== Exercise brief ==
Below are records to repeat exactly; do not include any pictures.
BEGIN
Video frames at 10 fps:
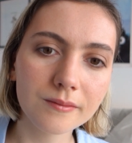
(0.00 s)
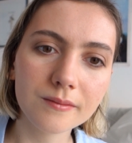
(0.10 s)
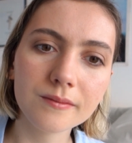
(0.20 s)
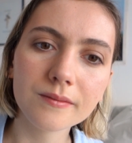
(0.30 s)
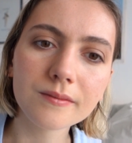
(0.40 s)

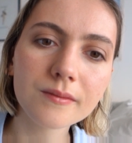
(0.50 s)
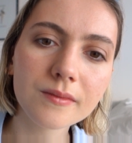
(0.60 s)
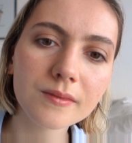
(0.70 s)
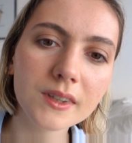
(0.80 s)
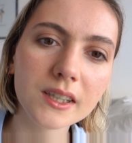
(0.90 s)
Mm-hmm.
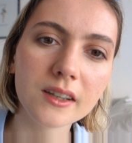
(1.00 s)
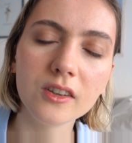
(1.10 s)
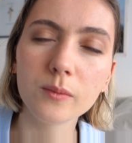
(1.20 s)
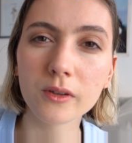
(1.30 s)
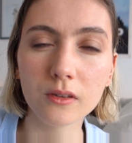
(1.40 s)
In
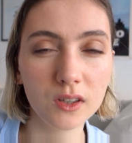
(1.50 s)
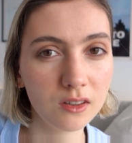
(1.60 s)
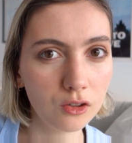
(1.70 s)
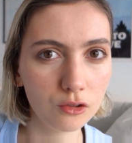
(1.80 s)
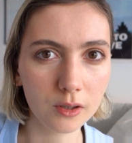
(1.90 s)
any
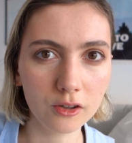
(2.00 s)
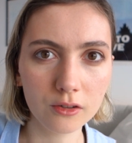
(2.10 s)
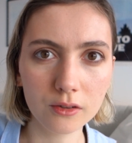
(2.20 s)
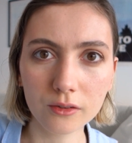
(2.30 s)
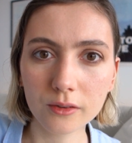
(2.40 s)
specific
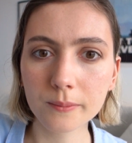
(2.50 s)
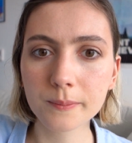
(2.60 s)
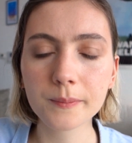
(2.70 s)
situations?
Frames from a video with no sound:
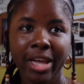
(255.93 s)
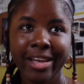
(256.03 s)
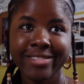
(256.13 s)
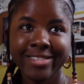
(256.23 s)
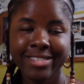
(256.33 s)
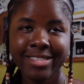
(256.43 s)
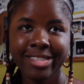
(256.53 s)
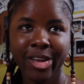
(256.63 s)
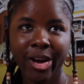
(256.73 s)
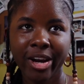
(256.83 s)
I did
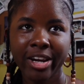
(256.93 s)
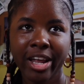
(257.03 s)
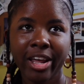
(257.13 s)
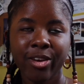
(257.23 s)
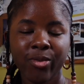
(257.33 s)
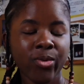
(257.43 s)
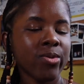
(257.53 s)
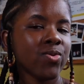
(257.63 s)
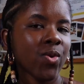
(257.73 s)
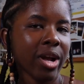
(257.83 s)
start, and I do
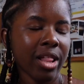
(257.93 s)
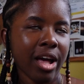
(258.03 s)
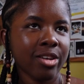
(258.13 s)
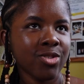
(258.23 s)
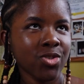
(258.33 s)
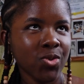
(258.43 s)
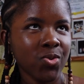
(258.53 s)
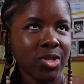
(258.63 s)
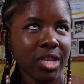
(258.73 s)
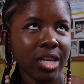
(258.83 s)
go to a class
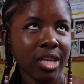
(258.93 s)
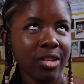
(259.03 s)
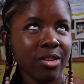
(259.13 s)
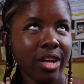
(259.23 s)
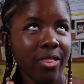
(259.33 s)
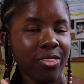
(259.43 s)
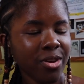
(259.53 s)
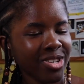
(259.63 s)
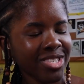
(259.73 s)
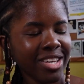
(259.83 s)
Tuesday and
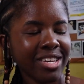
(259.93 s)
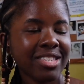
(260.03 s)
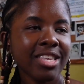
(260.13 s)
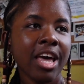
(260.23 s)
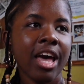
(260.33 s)
Thursdays,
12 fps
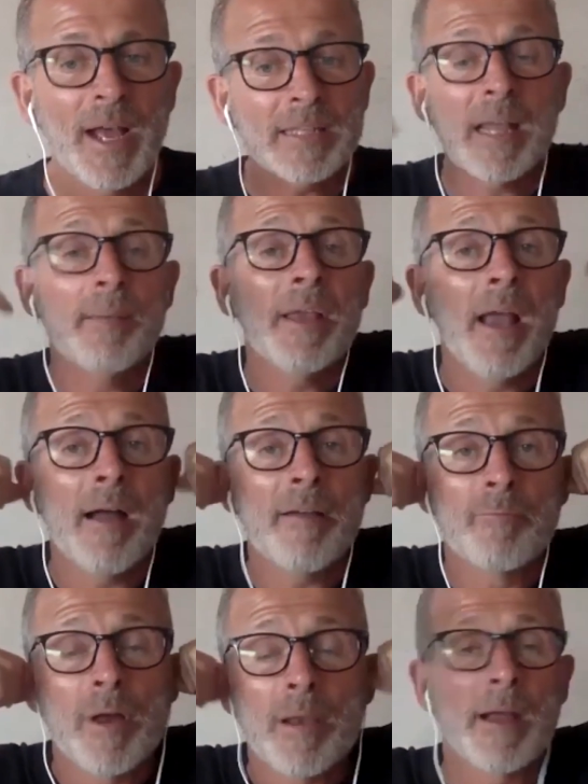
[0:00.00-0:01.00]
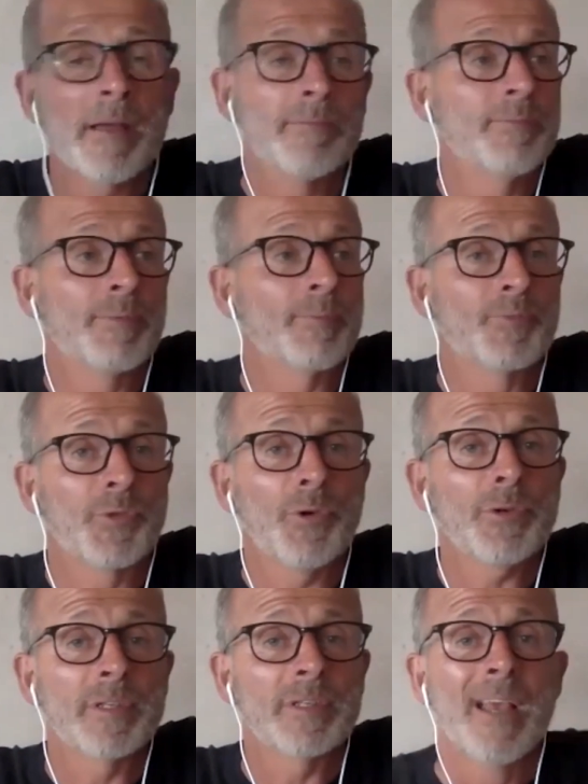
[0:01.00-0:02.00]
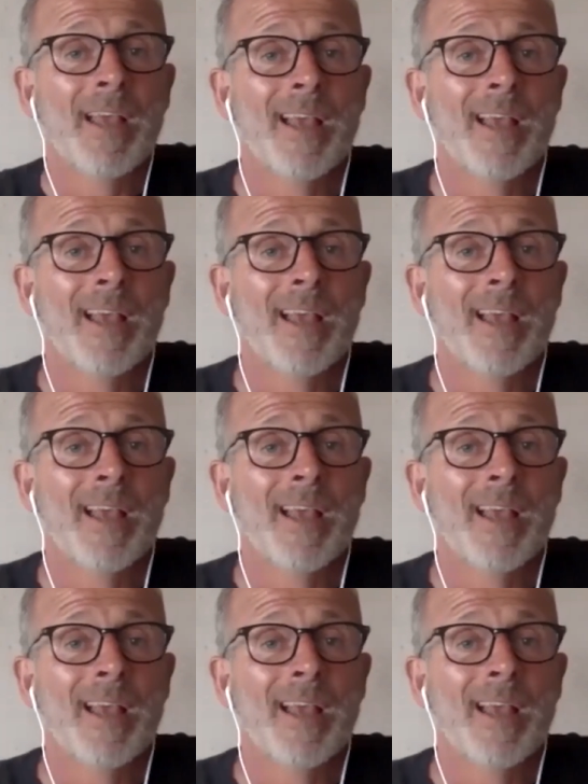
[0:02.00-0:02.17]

Yeah. It's like me. One of my thoughts is,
END
== Written solution ==
Video frames at 10 fps:
(0.00 s)
(0.10 s)
(0.20 s)
(0.30 s)
(0.40 s)

(0.50 s)
(0.60 s)
(0.70 s)
(0.80 s)
(0.90 s)
Mm-hmm.
(1.00 s)
(1.10 s)
(1.20 s)
(1.30 s)
(1.40 s)
In
(1.50 s)
(1.60 s)
(1.70 s)
(1.80 s)
(1.90 s)
any
(2.00 s)
(2.10 s)
(2.20 s)
(2.30 s)
(2.40 s)
specific
(2.50 s)
(2.60 s)
(2.70 s)
situations?
Frames from a video with no sound:
(255.93 s)
(256.03 s)
(256.13 s)
(256.23 s)
(256.33 s)
(256.43 s)
(256.53 s)
(256.63 s)
(256.73 s)
(256.83 s)
I did
(256.93 s)
(257.03 s)
(257.13 s)
(257.23 s)
(257.33 s)
(257.43 s)
(257.53 s)
(257.63 s)
(257.73 s)
(257.83 s)
start, and I do
(257.93 s)
(258.03 s)
(258.13 s)
(258.23 s)
(258.33 s)
(258.43 s)
(258.53 s)
(258.63 s)
(258.73 s)
(258.83 s)
go to a class
(258.93 s)
(259.03 s)
(259.13 s)
(259.23 s)
(259.33 s)
(259.43 s)
(259.53 s)
(259.63 s)
(259.73 s)
(259.83 s)
Tuesday and
(259.93 s)
(260.03 s)
(260.13 s)
(260.23 s)
(260.33 s)
Thursdays,
12 fps
[0:00.00-0:01.00]
[0:01.00-0:02.00]
[0:02.00-0:02.17]

Yeah. It's like me. One of my thoughts is,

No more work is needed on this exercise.